Anahí levantó la vista y notó que se trataba del equipo de música y los CDs. Sonrió.

—Me alegra que te guste.

—Me encanta. No tengo ni idea de cómo se usa esta cosa, pero no puede ser tan difícil.

La pelirroja tardó varios segundos en recordar que su nueva amiga llevaba varias décadas muerta. Nunca le había preguntado la fecha exacta de su llegada al purgatorio, pero sabía que habían pasado más de veinte años. Rio.

—Más tarde te enseño —le prometió.

Anahí aplaudió para llamar la atención de los presentes.
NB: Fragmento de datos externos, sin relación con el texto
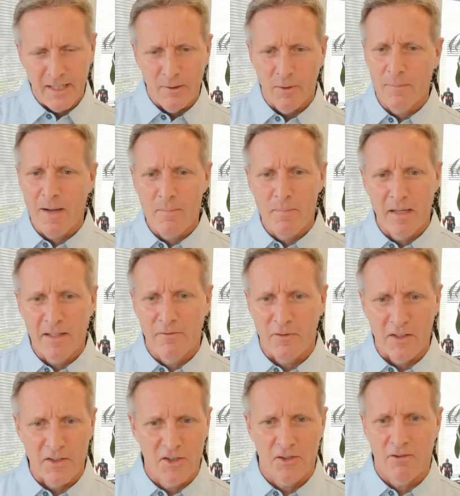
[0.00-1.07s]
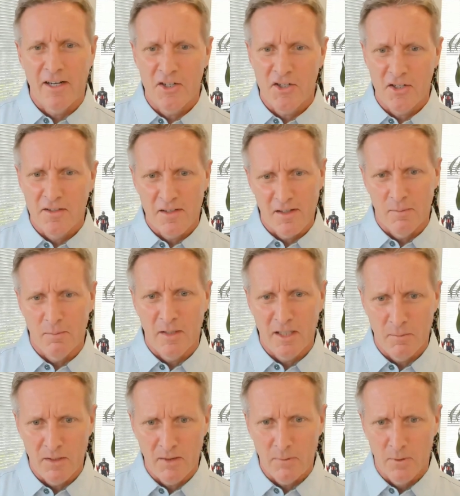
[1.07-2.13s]
Yeah, one of my big frustrations in the
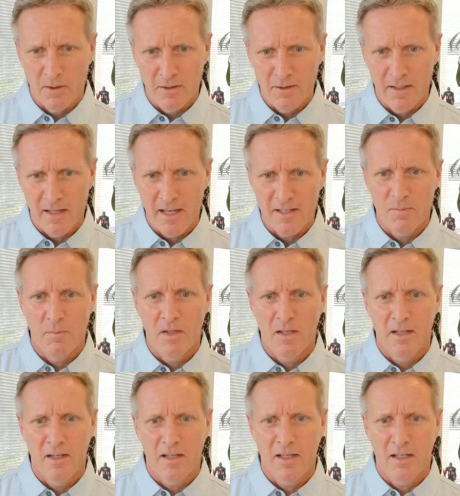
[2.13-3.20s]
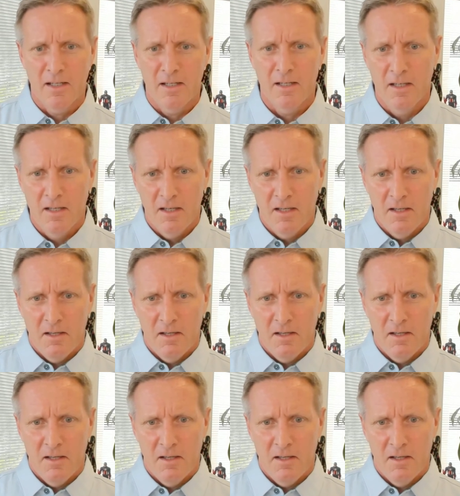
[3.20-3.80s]
B2B world has been in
—¡Escuchen! —pidió—. Todo lo que está envuelto es para ustedes. Algunas cosas tienen nombre, pero no todas. Los juguetes son para compartir. Lo que tiene etiqueta lisa es para El Refugio; son cosas para cocinar, limpiar y algunos muebles. Lo demás es mío —finalizó. Sabía que había sonado un tanto egoísta, pero no le importaba. Después de todo, era gracias a ella que ahora tenían tantas cosas.

Pasaron allí toda la mañana, repartiendo paquetes, separando lo que iría al depósito y decidiendo dónde poner cada cosa.

Anahí no se preocupó demasiado por sus pertenencias. Las amontonó en un rincón y continuó inspeccionando el lugar, recorriéndolo todo con la mirada. En el fondo, creía que Lucio estaría por allí, asegurándose de que todo hubiese llegado en buen estado. Pero no lo encontró y se sintió invadida por una momentánea decepción. Luego, sacudió su cabeza para forzarse a concentrarse en los objetos que debía acomodar. Tenía muchas preguntas que hacerle a aquel hombre, pero podían esperar.